Repeat the listing below exactly. Pictures do not belong in the copy.
★ ★ ★ ★ ★
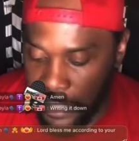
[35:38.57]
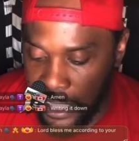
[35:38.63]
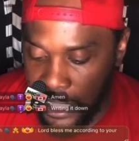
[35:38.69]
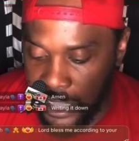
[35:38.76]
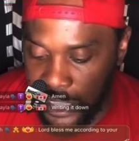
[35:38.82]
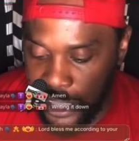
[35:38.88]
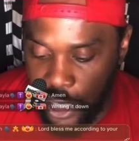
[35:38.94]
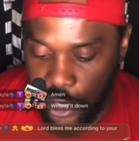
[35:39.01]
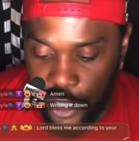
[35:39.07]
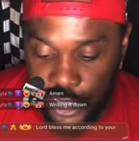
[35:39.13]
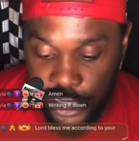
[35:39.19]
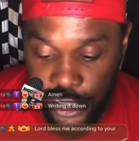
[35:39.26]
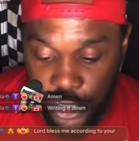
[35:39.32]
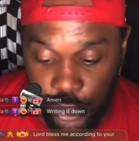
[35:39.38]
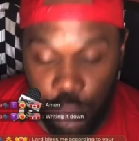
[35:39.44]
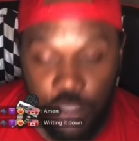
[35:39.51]
it
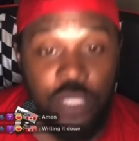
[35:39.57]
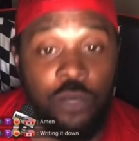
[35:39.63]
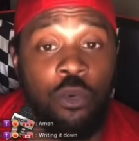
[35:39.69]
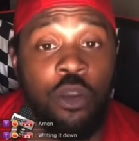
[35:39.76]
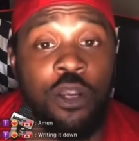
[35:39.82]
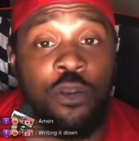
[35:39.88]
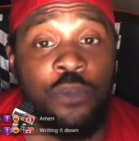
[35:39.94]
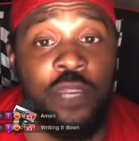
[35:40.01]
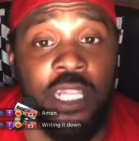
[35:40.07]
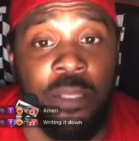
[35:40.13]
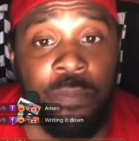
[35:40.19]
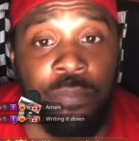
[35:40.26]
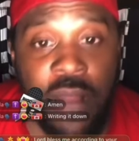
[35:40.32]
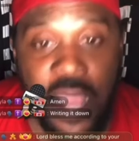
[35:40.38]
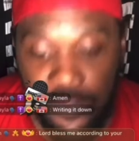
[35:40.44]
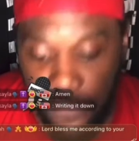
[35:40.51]
encourages you to want to read the
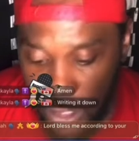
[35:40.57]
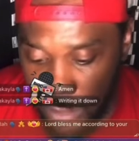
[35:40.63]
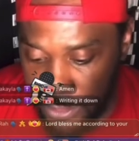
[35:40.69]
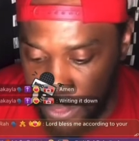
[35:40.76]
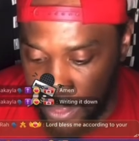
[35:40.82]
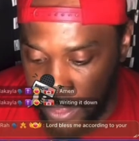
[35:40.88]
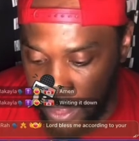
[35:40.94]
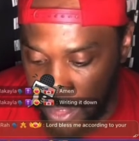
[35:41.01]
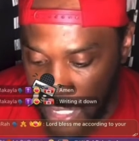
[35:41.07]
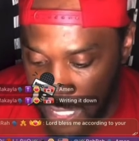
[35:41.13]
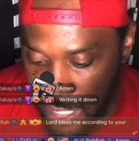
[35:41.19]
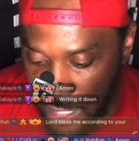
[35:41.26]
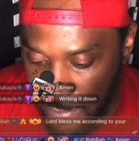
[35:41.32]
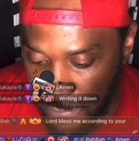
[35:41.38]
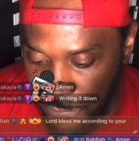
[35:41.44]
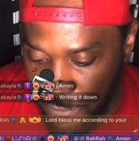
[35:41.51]
proverbs um,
★ ★ ★ ★ ★
__Response__.
[35:38.57]
[35:38.63]
[35:38.69]
[35:38.76]
[35:38.82]
[35:38.88]
[35:38.94]
[35:39.01]
[35:39.07]
[35:39.13]
[35:39.19]
[35:39.26]
[35:39.32]
[35:39.38]
[35:39.44]
[35:39.51]
it
[35:39.57]
[35:39.63]
[35:39.69]
[35:39.76]
[35:39.82]
[35:39.88]
[35:39.94]
[35:40.01]
[35:40.07]
[35:40.13]
[35:40.19]
[35:40.26]
[35:40.32]
[35:40.38]
[35:40.44]
[35:40.51]
encourages you to want to read the
[35:40.57]
[35:40.63]
[35:40.69]
[35:40.76]
[35:40.82]
[35:40.88]
[35:40.94]
[35:41.01]
[35:41.07]
[35:41.13]
[35:41.19]
[35:41.26]
[35:41.32]
[35:41.38]
[35:41.44]
[35:41.51]
proverbs um,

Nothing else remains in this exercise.